▶ _DIRECTIONS_
Skip the pictures and repeat each line of the data exactly.
= Beginning of Section =
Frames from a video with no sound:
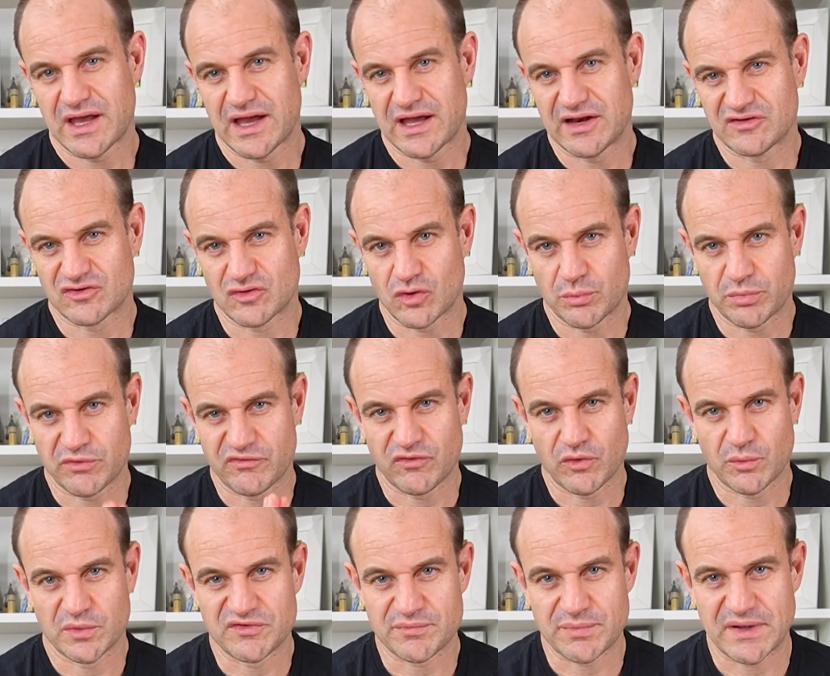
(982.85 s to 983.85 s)
And it's called
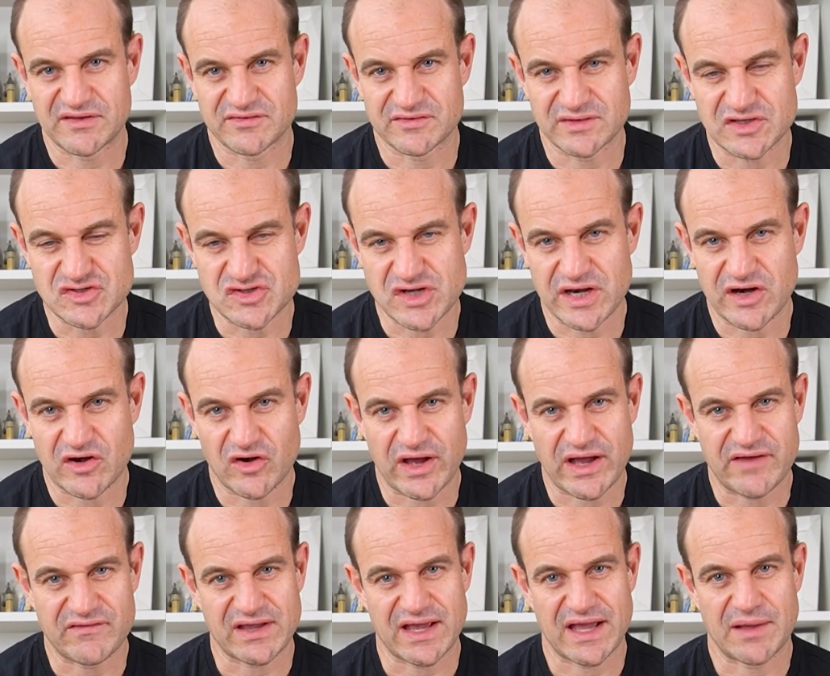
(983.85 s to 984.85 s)
performance-based lead gen and
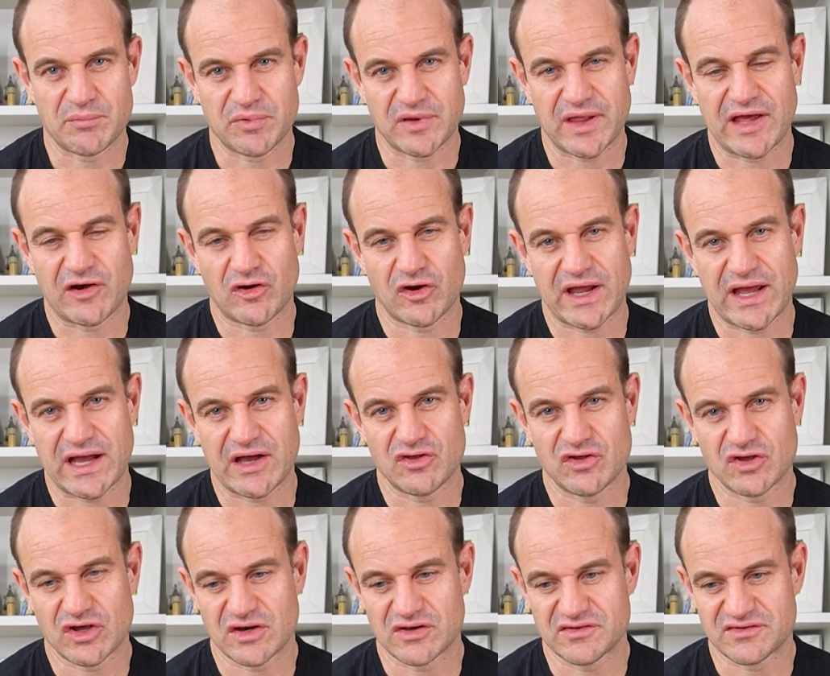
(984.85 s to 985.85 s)
I have a game plan on how
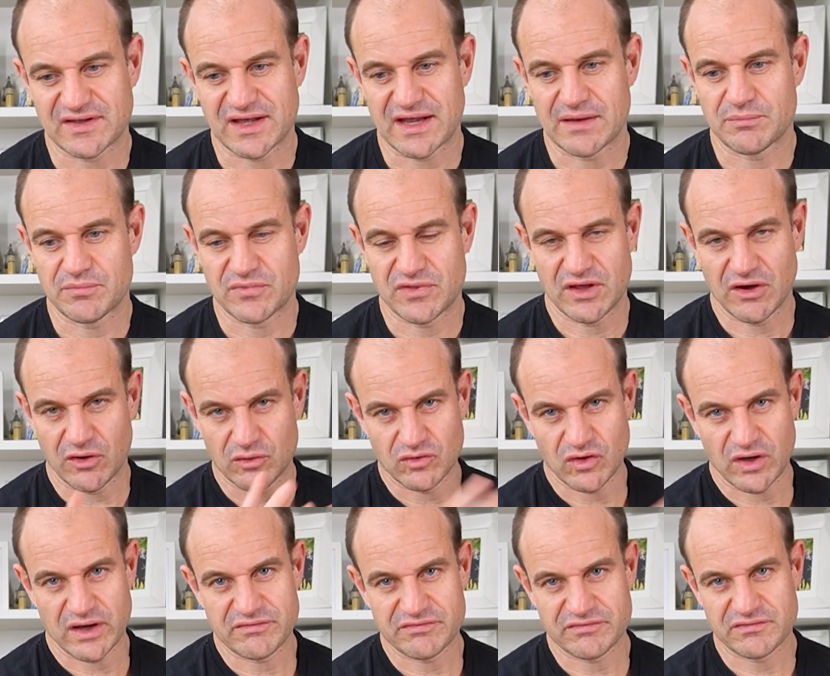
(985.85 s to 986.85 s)
you can escape the old
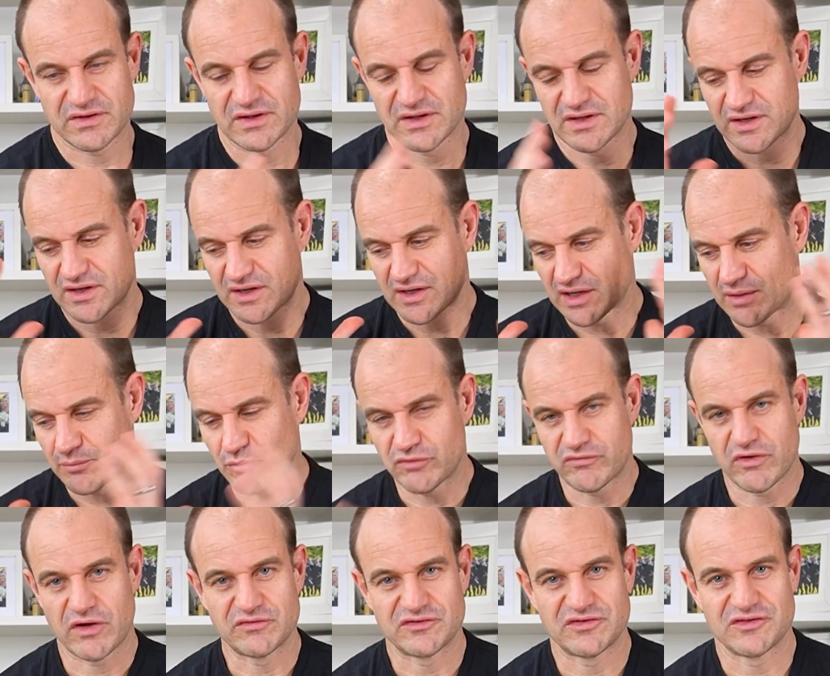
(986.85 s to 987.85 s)
life and
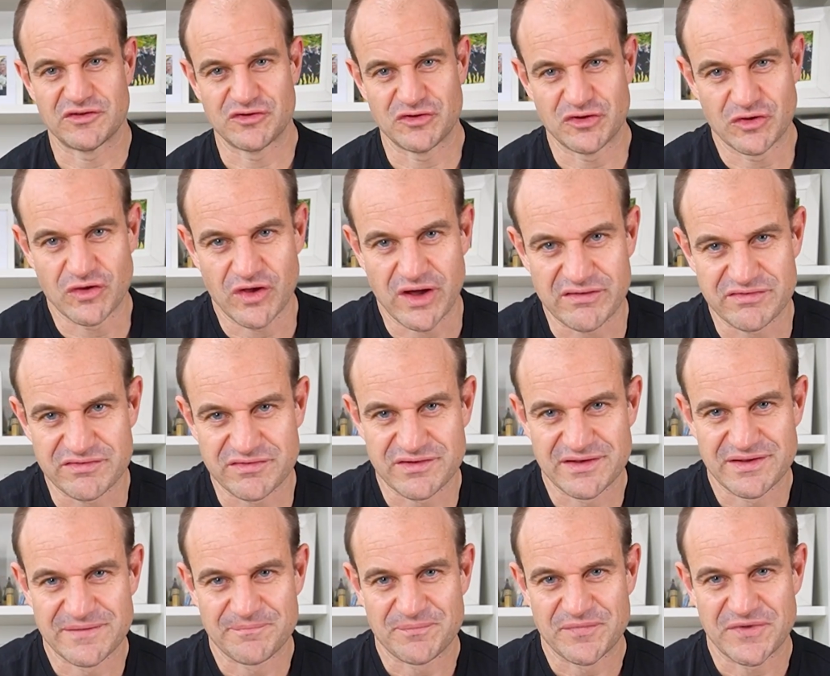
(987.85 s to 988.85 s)
move over to the new life.
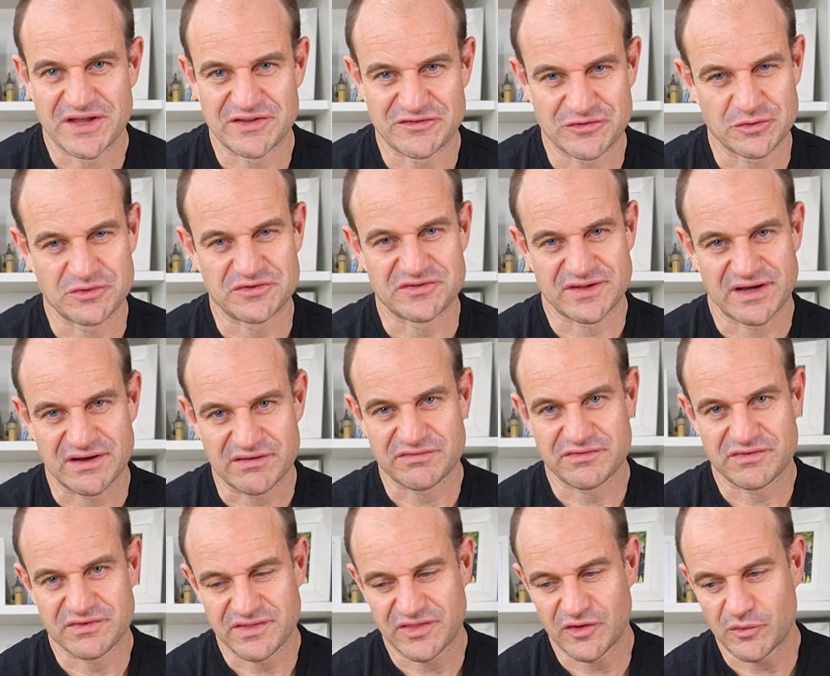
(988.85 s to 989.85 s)
It's good
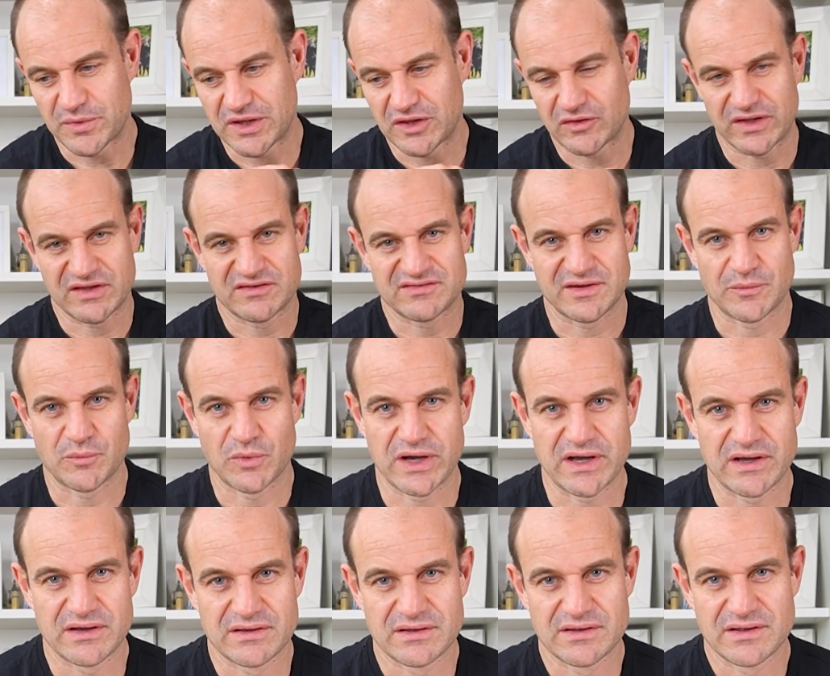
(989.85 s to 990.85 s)
stuff. There'll be a link
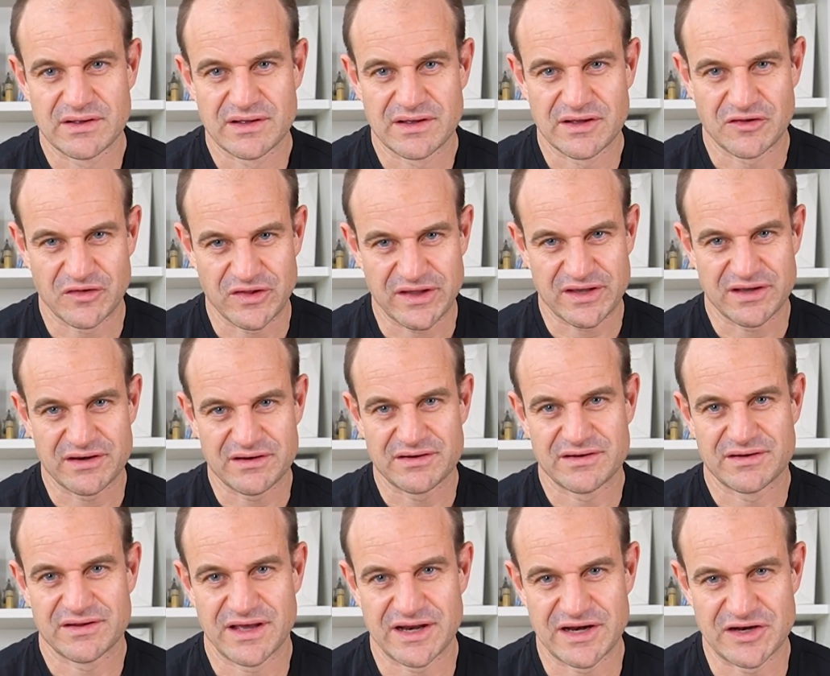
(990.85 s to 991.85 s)
somewhere. Click it
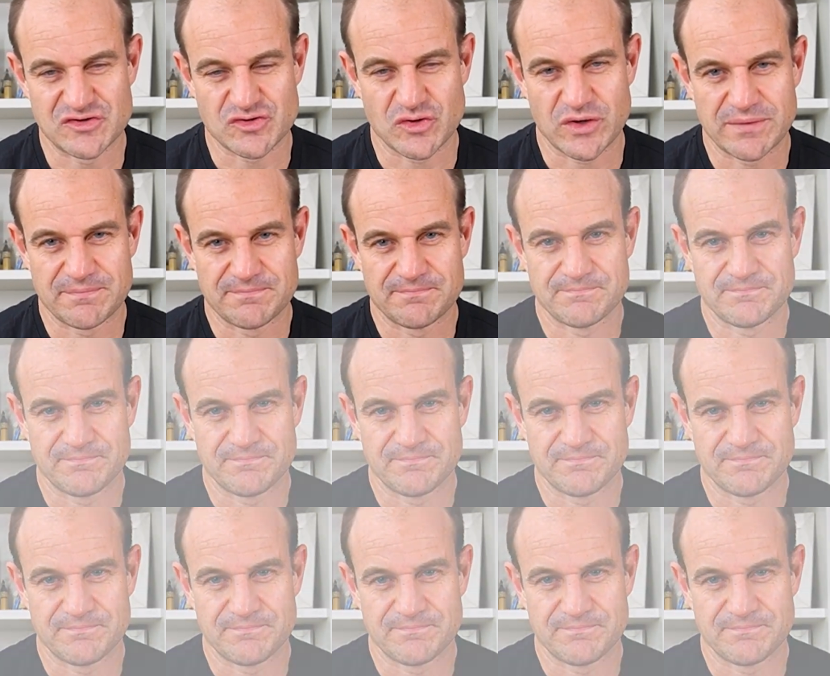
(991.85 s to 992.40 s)
and enjoy.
= End of Section =
▶ _SOLUTION BELOW_
Frames from a video with no sound:
(982.85 s to 983.85 s)
And it's called
(983.85 s to 984.85 s)
performance-based lead gen and
(984.85 s to 985.85 s)
I have a game plan on how
(985.85 s to 986.85 s)
you can escape the old
(986.85 s to 987.85 s)
life and
(987.85 s to 988.85 s)
move over to the new life.
(988.85 s to 989.85 s)
It's good
(989.85 s to 990.85 s)
stuff. There'll be a link
(990.85 s to 991.85 s)
somewhere. Click it
(991.85 s to 992.40 s)
and enjoy.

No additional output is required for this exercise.